Em agosto deste ano o DIÁRIO DE PENÁPOLIS informou que o MP havia entrado com uma ação civil na Justiça contra o DER e a Fazenda Pública do Estado de São Paulo alegando falta de segurança na rodovia Assis Chateaubriand no trecho citado. Já a cobrança de agilidade feita pelo MP surgiu depois que um caminhão carregado com peróxido de hidrogênio, popularmente conhecido como água oxigenada, tombou sobre a pista, no trevo de acesso ao bairro Silvia Covas, ocasionando o vazamento do produto e a interdição da rodovia no último domingo (09). A notícia do acidente havia sido dada em primeira mão pela equipe do DIÁRIO. A decisão da Justiça prevê multa no descumprimento. Apesar disso ainda cabe recurso. 

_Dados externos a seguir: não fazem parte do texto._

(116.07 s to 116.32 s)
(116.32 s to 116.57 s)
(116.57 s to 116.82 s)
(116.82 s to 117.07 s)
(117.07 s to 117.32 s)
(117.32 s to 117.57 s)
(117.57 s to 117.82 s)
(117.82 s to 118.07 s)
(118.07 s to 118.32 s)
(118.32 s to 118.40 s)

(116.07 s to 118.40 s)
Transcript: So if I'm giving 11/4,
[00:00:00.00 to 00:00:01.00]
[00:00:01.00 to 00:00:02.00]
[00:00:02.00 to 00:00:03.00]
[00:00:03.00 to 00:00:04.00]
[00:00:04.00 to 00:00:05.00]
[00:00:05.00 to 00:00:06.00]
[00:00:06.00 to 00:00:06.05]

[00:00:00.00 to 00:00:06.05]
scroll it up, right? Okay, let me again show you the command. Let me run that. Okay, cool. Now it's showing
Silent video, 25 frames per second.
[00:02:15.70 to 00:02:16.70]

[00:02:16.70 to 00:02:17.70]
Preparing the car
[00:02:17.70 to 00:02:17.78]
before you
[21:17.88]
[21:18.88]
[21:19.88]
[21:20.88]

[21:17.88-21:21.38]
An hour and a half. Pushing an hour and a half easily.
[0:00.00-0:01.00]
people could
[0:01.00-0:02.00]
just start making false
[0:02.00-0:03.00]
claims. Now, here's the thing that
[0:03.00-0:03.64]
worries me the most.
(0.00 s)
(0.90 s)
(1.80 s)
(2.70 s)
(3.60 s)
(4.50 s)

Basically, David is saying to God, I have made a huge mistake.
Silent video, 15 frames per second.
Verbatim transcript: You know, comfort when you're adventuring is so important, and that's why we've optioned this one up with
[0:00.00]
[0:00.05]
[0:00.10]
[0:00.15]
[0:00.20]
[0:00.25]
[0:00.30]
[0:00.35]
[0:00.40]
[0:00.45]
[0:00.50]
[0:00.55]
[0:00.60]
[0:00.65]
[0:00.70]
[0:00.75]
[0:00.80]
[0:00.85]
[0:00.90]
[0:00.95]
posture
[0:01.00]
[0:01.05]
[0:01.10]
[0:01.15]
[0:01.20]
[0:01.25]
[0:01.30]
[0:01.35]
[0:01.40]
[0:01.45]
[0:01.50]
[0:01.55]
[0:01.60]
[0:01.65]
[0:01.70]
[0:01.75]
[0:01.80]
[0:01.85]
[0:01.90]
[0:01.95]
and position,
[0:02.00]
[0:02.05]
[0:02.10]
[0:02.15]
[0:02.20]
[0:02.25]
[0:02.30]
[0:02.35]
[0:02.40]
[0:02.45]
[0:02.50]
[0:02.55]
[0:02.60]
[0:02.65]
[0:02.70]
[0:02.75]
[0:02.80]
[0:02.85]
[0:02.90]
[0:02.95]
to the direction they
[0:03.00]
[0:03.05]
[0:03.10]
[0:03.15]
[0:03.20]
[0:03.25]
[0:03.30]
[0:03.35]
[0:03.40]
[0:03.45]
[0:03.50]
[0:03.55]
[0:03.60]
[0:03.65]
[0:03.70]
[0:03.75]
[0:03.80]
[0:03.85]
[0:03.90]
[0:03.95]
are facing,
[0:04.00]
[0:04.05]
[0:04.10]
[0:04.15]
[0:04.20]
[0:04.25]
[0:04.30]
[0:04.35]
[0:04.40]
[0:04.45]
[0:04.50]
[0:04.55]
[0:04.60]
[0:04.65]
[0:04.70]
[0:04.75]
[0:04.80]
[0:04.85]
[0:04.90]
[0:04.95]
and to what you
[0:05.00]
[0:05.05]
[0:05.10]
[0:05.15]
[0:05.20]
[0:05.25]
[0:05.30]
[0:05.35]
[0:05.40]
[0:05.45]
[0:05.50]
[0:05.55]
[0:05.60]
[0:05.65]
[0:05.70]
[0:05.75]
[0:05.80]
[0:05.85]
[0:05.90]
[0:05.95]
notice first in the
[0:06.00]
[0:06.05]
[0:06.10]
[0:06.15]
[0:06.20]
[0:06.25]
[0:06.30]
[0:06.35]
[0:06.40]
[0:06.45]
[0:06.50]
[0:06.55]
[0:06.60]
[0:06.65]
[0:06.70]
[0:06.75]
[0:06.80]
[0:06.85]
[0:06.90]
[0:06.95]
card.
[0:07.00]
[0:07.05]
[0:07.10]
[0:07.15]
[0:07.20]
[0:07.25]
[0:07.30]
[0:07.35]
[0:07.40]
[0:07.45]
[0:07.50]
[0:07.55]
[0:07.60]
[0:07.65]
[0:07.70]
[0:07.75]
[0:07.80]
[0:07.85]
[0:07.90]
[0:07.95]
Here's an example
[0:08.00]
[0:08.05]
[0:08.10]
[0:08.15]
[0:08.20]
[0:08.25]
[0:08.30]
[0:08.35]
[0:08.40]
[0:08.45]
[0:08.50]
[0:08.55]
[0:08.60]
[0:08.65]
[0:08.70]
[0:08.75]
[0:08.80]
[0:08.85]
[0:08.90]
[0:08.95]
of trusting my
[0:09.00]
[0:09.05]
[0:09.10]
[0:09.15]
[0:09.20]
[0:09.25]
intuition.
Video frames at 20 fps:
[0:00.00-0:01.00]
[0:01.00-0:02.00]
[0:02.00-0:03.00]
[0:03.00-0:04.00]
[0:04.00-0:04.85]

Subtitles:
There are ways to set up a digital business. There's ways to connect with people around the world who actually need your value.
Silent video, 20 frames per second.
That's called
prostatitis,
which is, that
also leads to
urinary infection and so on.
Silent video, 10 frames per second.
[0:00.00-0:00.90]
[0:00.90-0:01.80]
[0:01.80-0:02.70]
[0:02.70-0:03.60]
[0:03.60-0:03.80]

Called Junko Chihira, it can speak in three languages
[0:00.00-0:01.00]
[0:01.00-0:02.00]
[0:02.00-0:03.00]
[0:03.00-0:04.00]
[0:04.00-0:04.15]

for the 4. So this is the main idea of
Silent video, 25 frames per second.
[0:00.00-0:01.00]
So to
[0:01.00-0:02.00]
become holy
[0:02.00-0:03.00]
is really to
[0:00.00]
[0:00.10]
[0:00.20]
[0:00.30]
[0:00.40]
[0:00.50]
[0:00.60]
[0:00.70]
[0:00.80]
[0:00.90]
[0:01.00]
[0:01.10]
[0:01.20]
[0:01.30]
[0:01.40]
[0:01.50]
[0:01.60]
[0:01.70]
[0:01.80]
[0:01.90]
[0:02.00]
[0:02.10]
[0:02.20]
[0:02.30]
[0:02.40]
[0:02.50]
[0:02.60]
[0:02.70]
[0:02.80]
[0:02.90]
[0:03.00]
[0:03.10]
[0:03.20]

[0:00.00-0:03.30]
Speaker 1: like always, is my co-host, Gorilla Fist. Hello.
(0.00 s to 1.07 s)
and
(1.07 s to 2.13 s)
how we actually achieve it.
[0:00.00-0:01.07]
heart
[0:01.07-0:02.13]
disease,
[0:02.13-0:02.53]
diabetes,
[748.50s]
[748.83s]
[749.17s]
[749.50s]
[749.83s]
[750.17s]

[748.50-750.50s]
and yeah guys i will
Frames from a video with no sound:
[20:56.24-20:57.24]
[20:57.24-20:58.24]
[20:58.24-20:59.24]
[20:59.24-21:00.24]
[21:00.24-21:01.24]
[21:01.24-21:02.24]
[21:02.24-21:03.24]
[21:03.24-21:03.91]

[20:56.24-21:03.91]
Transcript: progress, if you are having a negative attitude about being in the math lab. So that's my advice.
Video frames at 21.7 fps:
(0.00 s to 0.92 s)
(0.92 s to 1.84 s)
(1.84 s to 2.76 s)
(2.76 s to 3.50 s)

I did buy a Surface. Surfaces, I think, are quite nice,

Segundo a decisão do juiz Fernando Baldi Marchett, da 2ª Vara local, o DER tem o prazo de 30 dias para iniciar à execução das obras emergenciais para tornar seguro o trânsito da rodovia. A liminar explica que o trecho compreendido é entre os quilômetros 262 e 312. Entretanto, Marchett determinou que as abras se inicie justamente pelo quilômetro 285, onde fica o trevo de acesso no bairro Silvia Covas, onde ocorreu o acidente do último fim de semana.
O juiz pediu ainda que fossem cumpridos, inicialmente, dois itens pedidos pelo Ministério Público, sendo o reparo imediato dos defeitos existentes na superfície da pista de rolamento como afundamentos, áreas severamente trincadas em processo de desagregação, etc., e também demais serviços preconizados em manuais de conservação de estradas, para manter essa rodovia em condições normais de segurança e fluidez. Caso descumpra a decisão, o DER estará sujeito à multa que varia entre R$ 10 mil e R$ 1 milhão por dia de descumprimento da liminar. 
A reportagem tentou contato com o DER, mas até o fechamento desta edição o departamento ainda não havia respondido os questionamentos.

Ação do MP
A ação na Justiça foi proposta depois que o próprio MP instaurou um inquérito civil, em janeiro de 2014, para apurar os casos de acidentes que vinham ocorrendo até então e negociar as devidas modificações junto ao DER e ao Estado para oferecer maior segurança aos mais de cinco mil motoristas que passam pelo trecho de 50 quilômetros todos os dias. 
Segundo o MP, a ação civil na Justiça se fez necessária depois que as negociações não teriam surtido os acordos desejados. O inquérito teve como base um estudo feito pelo Centro de Apoio Operacional à Execução (Caex) que apresentou detalhes sobre as condições da pista. O estudo apontou o trecho que apresentava defeitos em toda extensão entre Barbosa e Braúna, prejudicando significativamente o trânsito de veículos e a segurança dos usuários, em decorrência de trincas, fissuras e afundamentos na pista de rolamento, da sinalização horizontal desbotada e deficiência de dispositivos auxiliares de segurança (tachas e tachões refletivos, balizadores, marcadores de alinhamento, etc.). 
Para a ação na Justiça, o MP levou em consideração a amostragem de 182 acidentes de trânsito em um período de 5 anos (até 2017), onde foram identificados 79 sem vítima, 87 com vítima e 16 atropelamentos, que resultaram em 141 vítimas com ferimentos e 14 fatais.
O Ministério Público citou na ação que o DER, após o parecer do Caex, se manifestou afirmando que a via é caracterizada por intenso tráfego de veículo pesados, tendo sido recuperado o pavimento em 2007 e que a via faz parte de contrato de conservação rodoviária de rotina “por exemplo, “roçada”, “tapa-buraco”, “remendo” e “pano”, não sendo compatível a esse contrato a realização de obras de maior investimento”, citou o MP.